Task: The line containing "[00:00:07.20 to 00:00:08.10]" marks the start. Restate it and every following line through the end of the records exactly, and nothing else, leaving out the pictures.

Data:
^^^^^^^^^^^^^^^^

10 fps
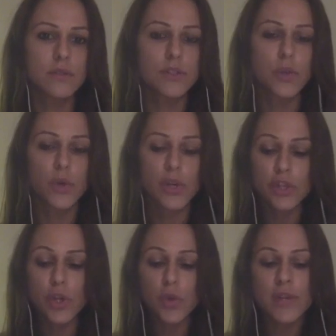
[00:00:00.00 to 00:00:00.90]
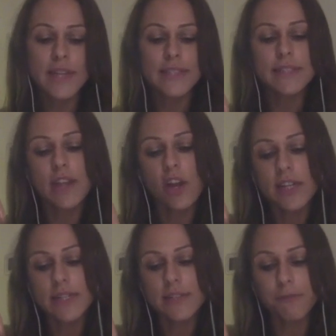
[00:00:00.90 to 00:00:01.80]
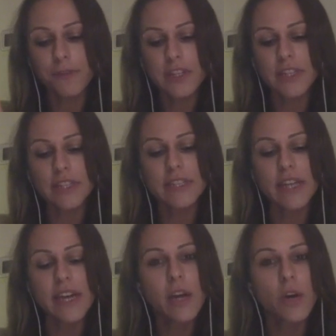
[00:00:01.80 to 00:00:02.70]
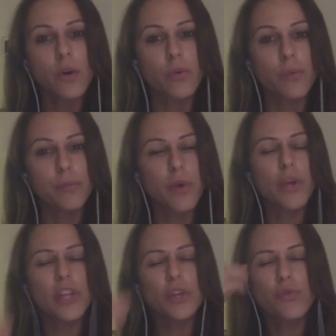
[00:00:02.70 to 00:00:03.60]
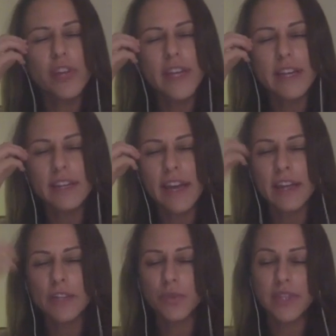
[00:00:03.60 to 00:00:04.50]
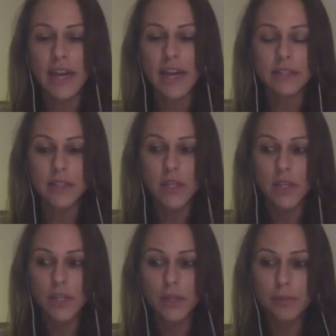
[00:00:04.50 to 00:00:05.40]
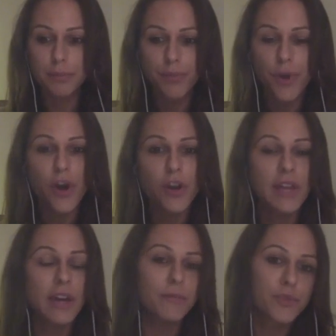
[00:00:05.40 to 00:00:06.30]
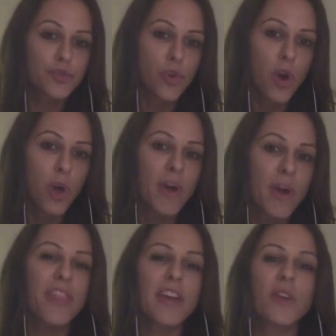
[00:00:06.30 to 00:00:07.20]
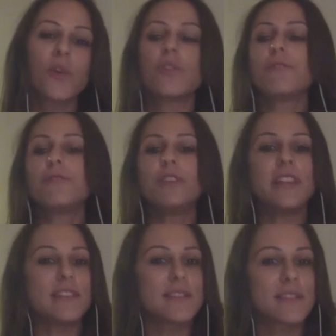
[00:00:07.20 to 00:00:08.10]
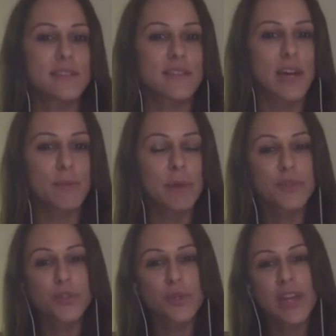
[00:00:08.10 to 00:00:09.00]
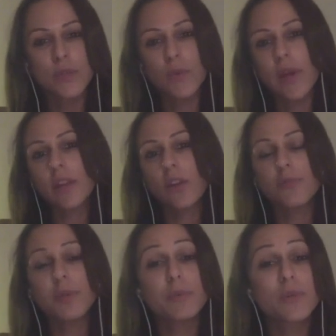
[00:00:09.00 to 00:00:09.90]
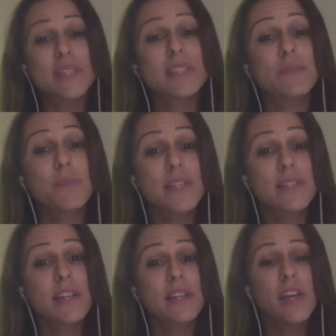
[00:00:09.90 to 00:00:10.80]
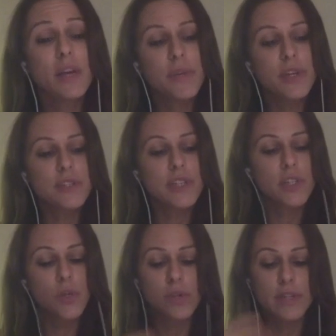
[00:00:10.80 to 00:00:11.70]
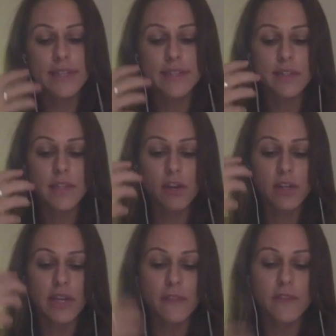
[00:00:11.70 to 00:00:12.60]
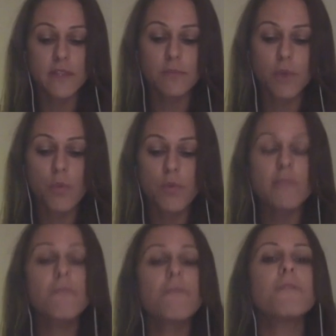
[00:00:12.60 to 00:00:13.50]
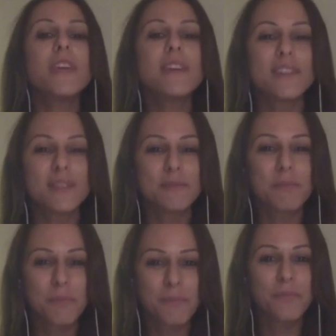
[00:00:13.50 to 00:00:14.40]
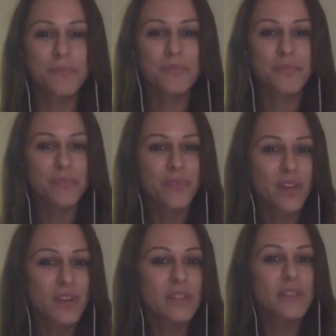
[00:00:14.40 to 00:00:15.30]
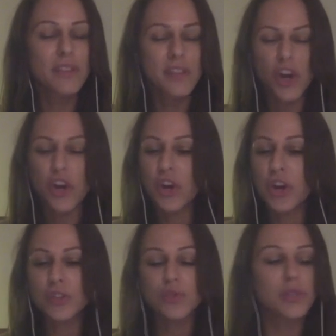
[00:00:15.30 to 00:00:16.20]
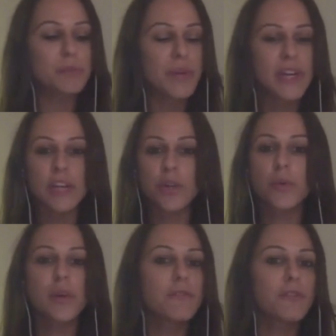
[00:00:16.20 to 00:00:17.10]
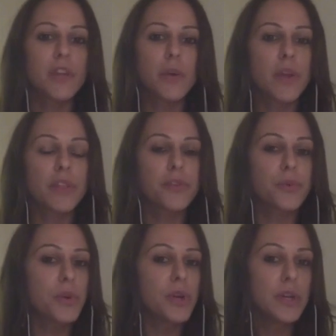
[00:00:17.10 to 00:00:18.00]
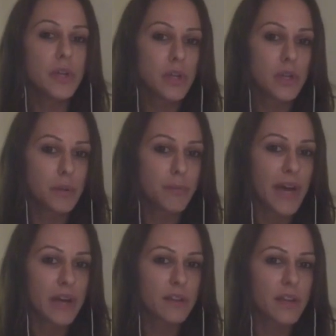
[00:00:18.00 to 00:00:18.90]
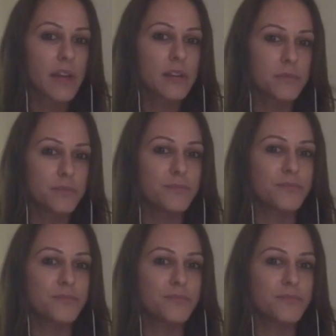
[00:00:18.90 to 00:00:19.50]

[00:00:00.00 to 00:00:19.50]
So you don't necessarily feel it now, but when you reconnect with that part, that trauma, then all the feelings come up. So that's why a lot of people dismiss it, because they don't necessarily in this moment feel mm-hmm. the hurt or the pain or whatever they went through back then.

^^^^^^^^^^^^^^^^

Result for this task:
[00:00:07.20 to 00:00:08.10]
[00:00:08.10 to 00:00:09.00]
[00:00:09.00 to 00:00:09.90]
[00:00:09.90 to 00:00:10.80]
[00:00:10.80 to 00:00:11.70]
[00:00:11.70 to 00:00:12.60]
[00:00:12.60 to 00:00:13.50]
[00:00:13.50 to 00:00:14.40]
[00:00:14.40 to 00:00:15.30]
[00:00:15.30 to 00:00:16.20]
[00:00:16.20 to 00:00:17.10]
[00:00:17.10 to 00:00:18.00]
[00:00:18.00 to 00:00:18.90]
[00:00:18.90 to 00:00:19.50]

[00:00:00.00 to 00:00:19.50]
So you don't necessarily feel it now, but when you reconnect with that part, that trauma, then all the feelings come up. So that's why a lot of people dismiss it, because they don't necessarily in this moment feel mm-hmm. the hurt or the pain or whatever they went through back then.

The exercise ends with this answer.